Carla noticed a shadow waiting at the door of her small private room. She turned her head on the pillow, crinkling the stiff hospital linen, and there her husband stood, pale and silent and ominous, like a ghost come to accuse.

Carla wanted to call to him, but she had no energy in her body. For hours she had watched the medical personnel come and go, tending to her numbed limbs. If they said anything about Bubble it was to say there was no news. Some spoke to her gently, some were annoyed. She had no voice to answer, anyway, no desire to be aware and talking.

“Carla…?” Manny called in uncertainly.

At the sound of his voice she cried. The tears first stung, then soothed her irritated eyes. A doctor had explained that the smoke from the plane was poisonous, and her eyes might burn for a few days.

Manny entered. She was ashamed and afraid. She lowered her head, diminishing herself, prepared for whatever he might do, ready for a blow or an embrace.

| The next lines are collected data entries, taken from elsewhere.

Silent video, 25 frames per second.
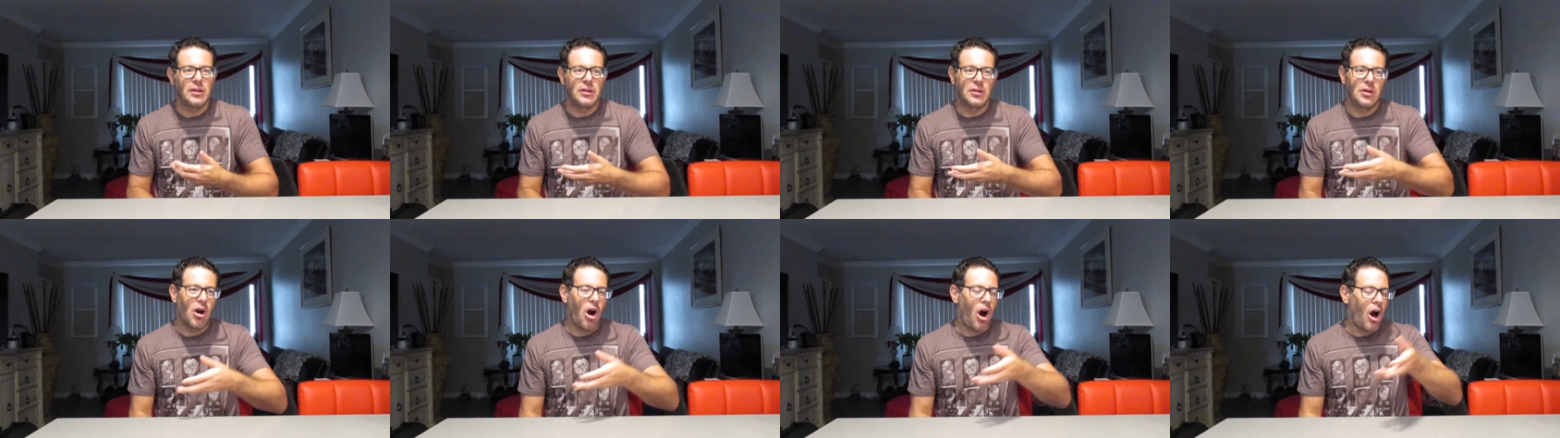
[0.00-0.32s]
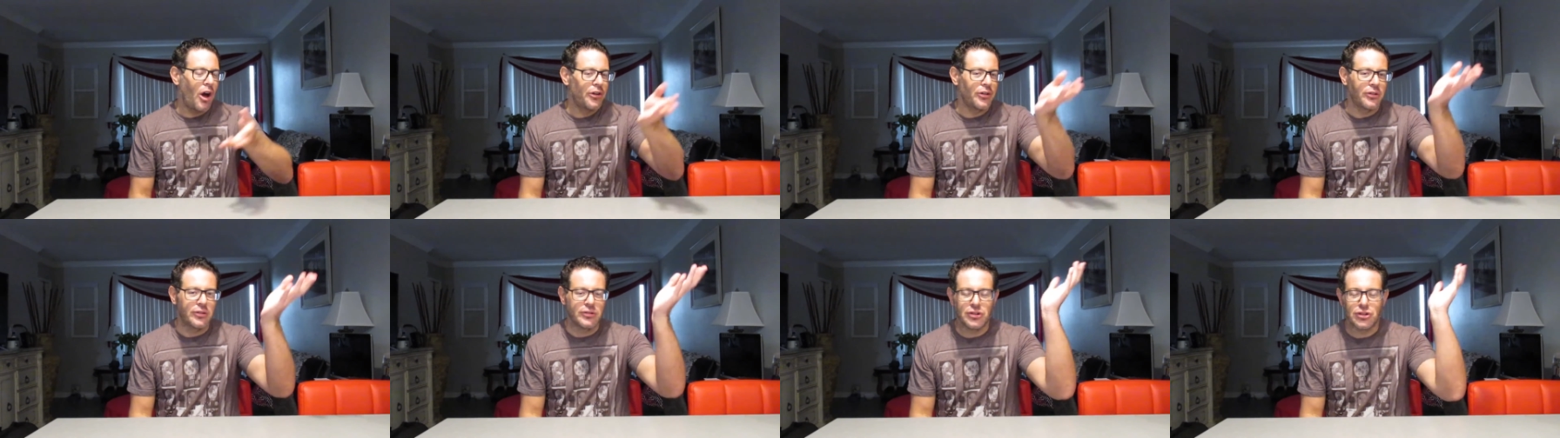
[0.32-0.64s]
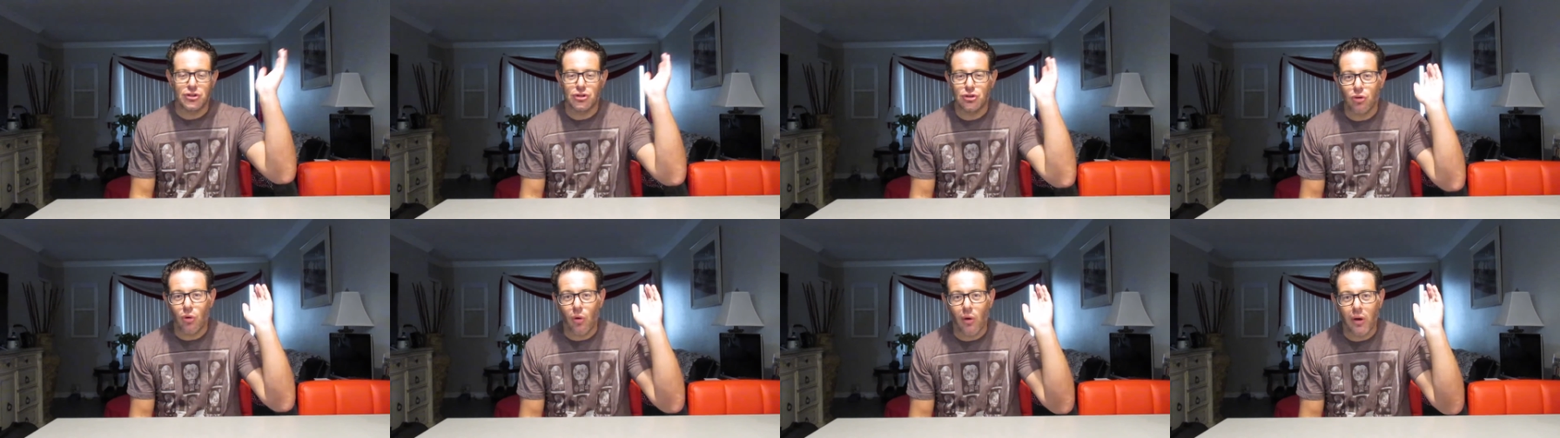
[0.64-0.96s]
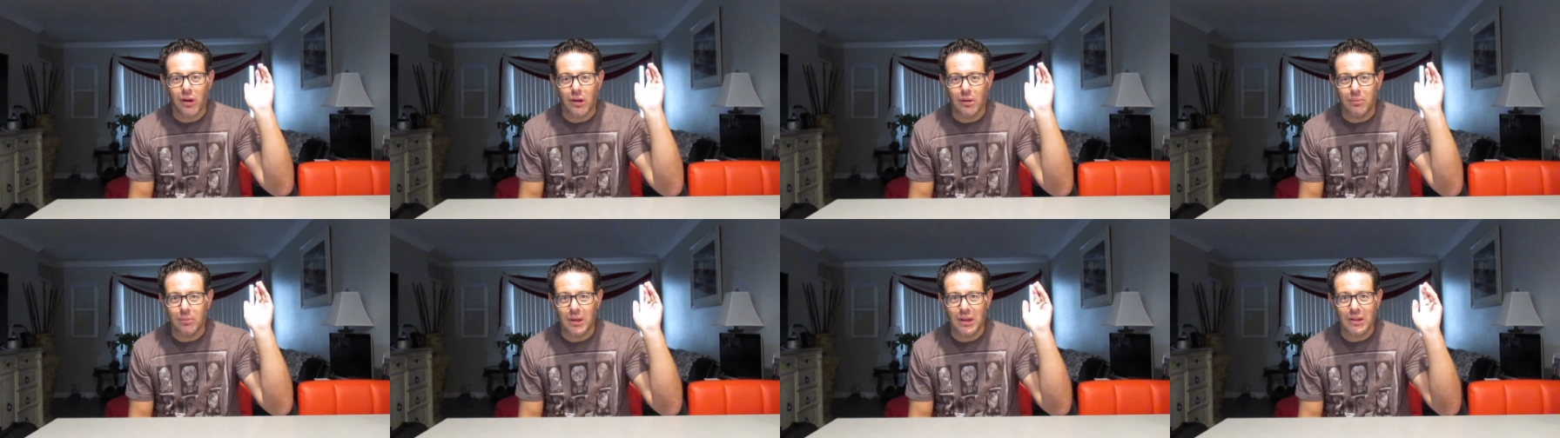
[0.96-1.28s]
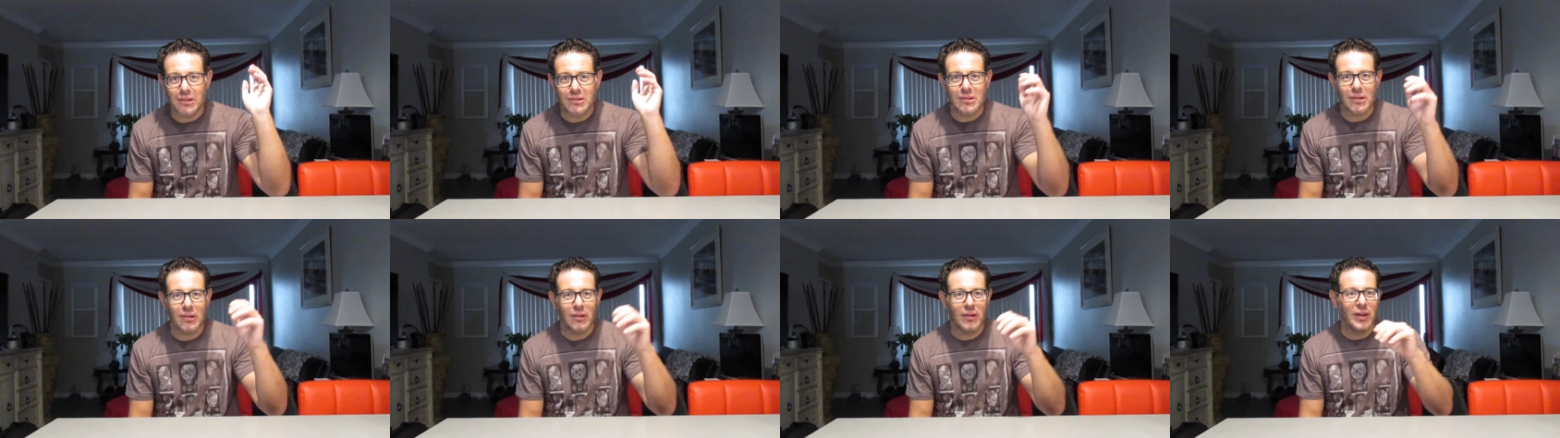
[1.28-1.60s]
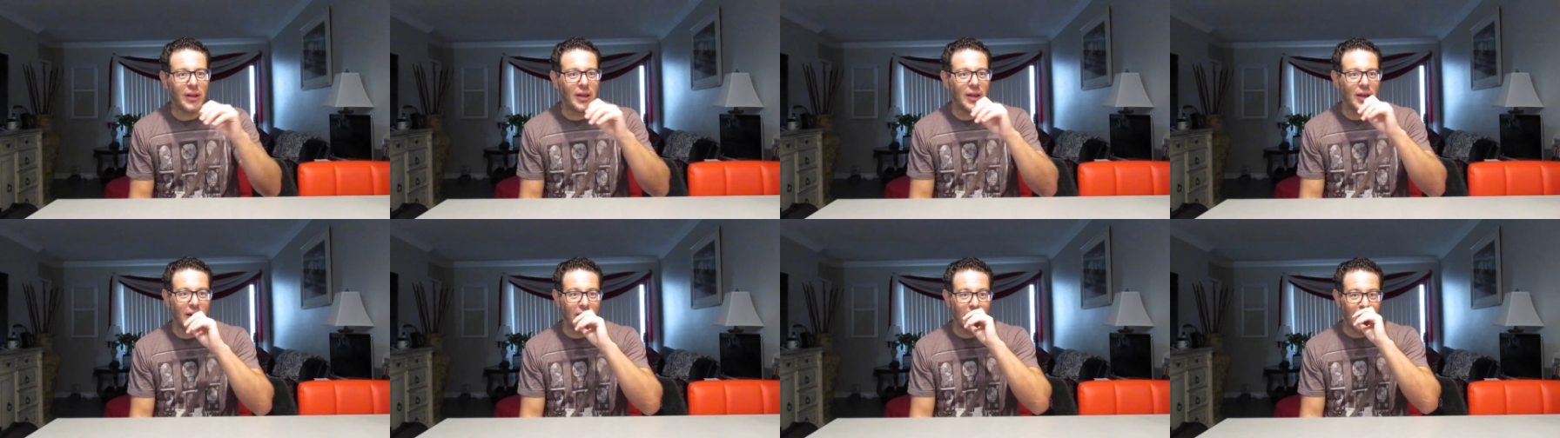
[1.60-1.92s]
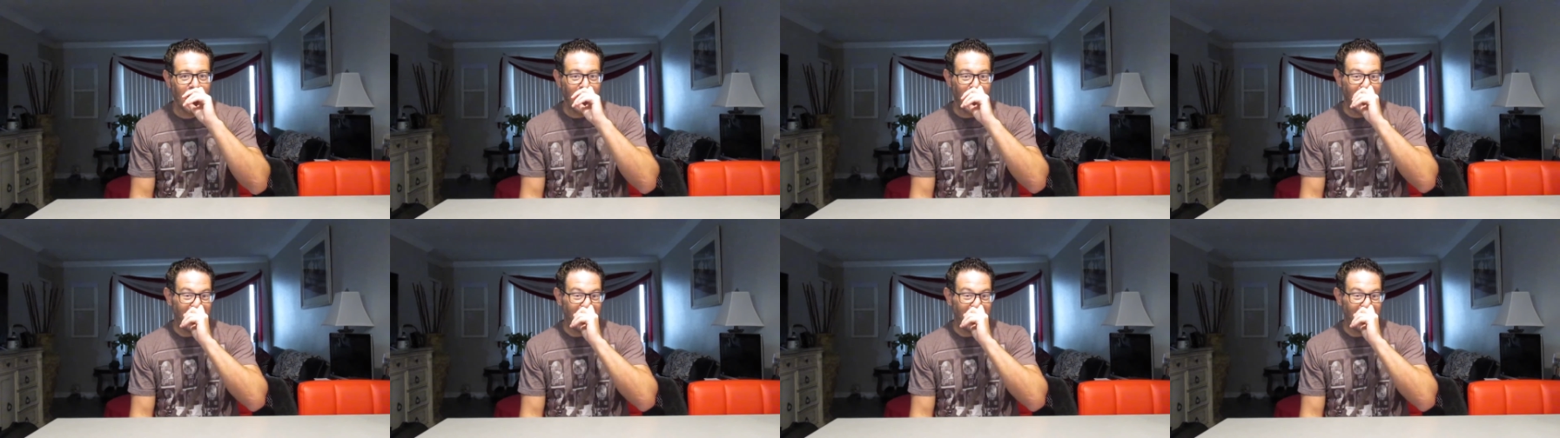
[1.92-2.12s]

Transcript: Conor destroyed him easily.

Manny adored his son. His passion for Bubble had surprised her. After all, he had agreed to have children with a shrug, and while she was pregnant he talked incessantly about how much it would cost to raise a child. He never seemed to look forward to becoming a father. Yet from the moment Manny held Bubble in his arms he was nuts about him. He bragged about Bubble’s size, his looks, his smarts, his boldness and his strength. When Bubble stripped off his clothes and paraded naked (pulling on his little cock, belly thrust forward, a cartoon of masculine pride) Manny beamed. He was unashamed and unafraid of his son’s self-love. The pleasure he showed at Bubble’s ability to wrest a toy from another tot embarrassed her. But the clearest proof of Manny’s great love was that anything Bubble asked for, his daddy bought. Immediately. Without giving consideration to the cost or whining about the expense. And if, after a few minutes, Bubble lost interest in the toy, Manny might frown, but that was all. “Anything for my boy,” he’d say.

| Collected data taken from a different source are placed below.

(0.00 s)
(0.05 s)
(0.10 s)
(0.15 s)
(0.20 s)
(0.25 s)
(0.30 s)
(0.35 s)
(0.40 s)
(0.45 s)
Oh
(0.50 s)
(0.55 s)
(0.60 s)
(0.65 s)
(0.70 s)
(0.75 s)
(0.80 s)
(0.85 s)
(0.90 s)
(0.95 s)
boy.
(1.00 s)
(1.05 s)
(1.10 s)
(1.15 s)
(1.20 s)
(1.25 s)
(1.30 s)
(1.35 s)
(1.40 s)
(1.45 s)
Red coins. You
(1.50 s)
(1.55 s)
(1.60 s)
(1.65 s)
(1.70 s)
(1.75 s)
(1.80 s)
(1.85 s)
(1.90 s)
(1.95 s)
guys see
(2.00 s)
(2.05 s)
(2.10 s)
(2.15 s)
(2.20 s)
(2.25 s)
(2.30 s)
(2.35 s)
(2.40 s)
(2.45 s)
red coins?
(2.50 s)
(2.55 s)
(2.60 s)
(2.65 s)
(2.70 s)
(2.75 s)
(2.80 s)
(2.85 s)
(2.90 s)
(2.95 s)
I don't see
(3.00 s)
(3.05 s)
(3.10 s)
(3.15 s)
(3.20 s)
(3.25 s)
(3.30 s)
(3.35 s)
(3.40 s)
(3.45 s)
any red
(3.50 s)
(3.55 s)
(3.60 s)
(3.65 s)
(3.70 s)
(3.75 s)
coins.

She had let his son die. How could he feel anything but hate for her?

He approached her bed warily. He looked all around it, suspiciously, as if there might be someone hiding in ambush. “You okay?” His voice was husky and quiet. “A doctor told me you’re okay.”

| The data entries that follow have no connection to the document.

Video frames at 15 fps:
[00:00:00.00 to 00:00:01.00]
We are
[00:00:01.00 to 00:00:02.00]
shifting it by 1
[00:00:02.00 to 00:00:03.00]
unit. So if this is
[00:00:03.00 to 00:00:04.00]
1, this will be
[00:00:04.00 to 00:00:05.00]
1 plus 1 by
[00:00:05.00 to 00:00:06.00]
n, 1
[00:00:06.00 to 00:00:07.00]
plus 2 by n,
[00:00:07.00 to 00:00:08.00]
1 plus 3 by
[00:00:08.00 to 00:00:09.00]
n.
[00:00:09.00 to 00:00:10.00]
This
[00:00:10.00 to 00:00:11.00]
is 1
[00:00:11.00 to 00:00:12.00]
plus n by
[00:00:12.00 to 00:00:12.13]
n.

She nodded. She was okay, although her leg was broken in two places and the top of her hand had been badly burned. “You were lucky,” a nurse had said without irony. “Some of those people…” she added and didn’t finish. Carla knew. The longer she lay in that room the clearer the images from the crash. Gradually, things she had seen, things that her brain had refused to understand, were reseen in vivid horror. The body she had fallen on top of was only half a body. The man who yelled at her as she ran out was missing an arm.

Was that what he yelled at her for? Did he want help looking for it? Horrible. It was horrible.

Did he get out? She didn’t want to know. She wanted to forget.

Manny kissed her on the cheek, the way you would a grandparent, and backed away a few feet from the bed. “I’m here,” he said grimly. “You hurting?” he nodded at her leg.

She shook her head no. When was he going to ask about Bubble? Or tell? Did he know more than she?

“The airline got me here as fast as they could.”

She shut her eyes at the idea of that, of anyone she knew in an airplane. “Don’t!” she croaked in a panic at the thought.

“Sorry,” Manny mumbled. “Anyway, they did it.” He bent down to be at her level, carefully raised his hand to her forehead and touched her delicately, like a priest’s blessing. “I love you, babe,” he mumbled.

There was a scream inside her. The drugs had buried it underneath her numb skin. She shut her eyes at her husband’s touch. She was back in the burning plane. The man missing an arm yelled at her for running. Inside, she screamed to chase it away.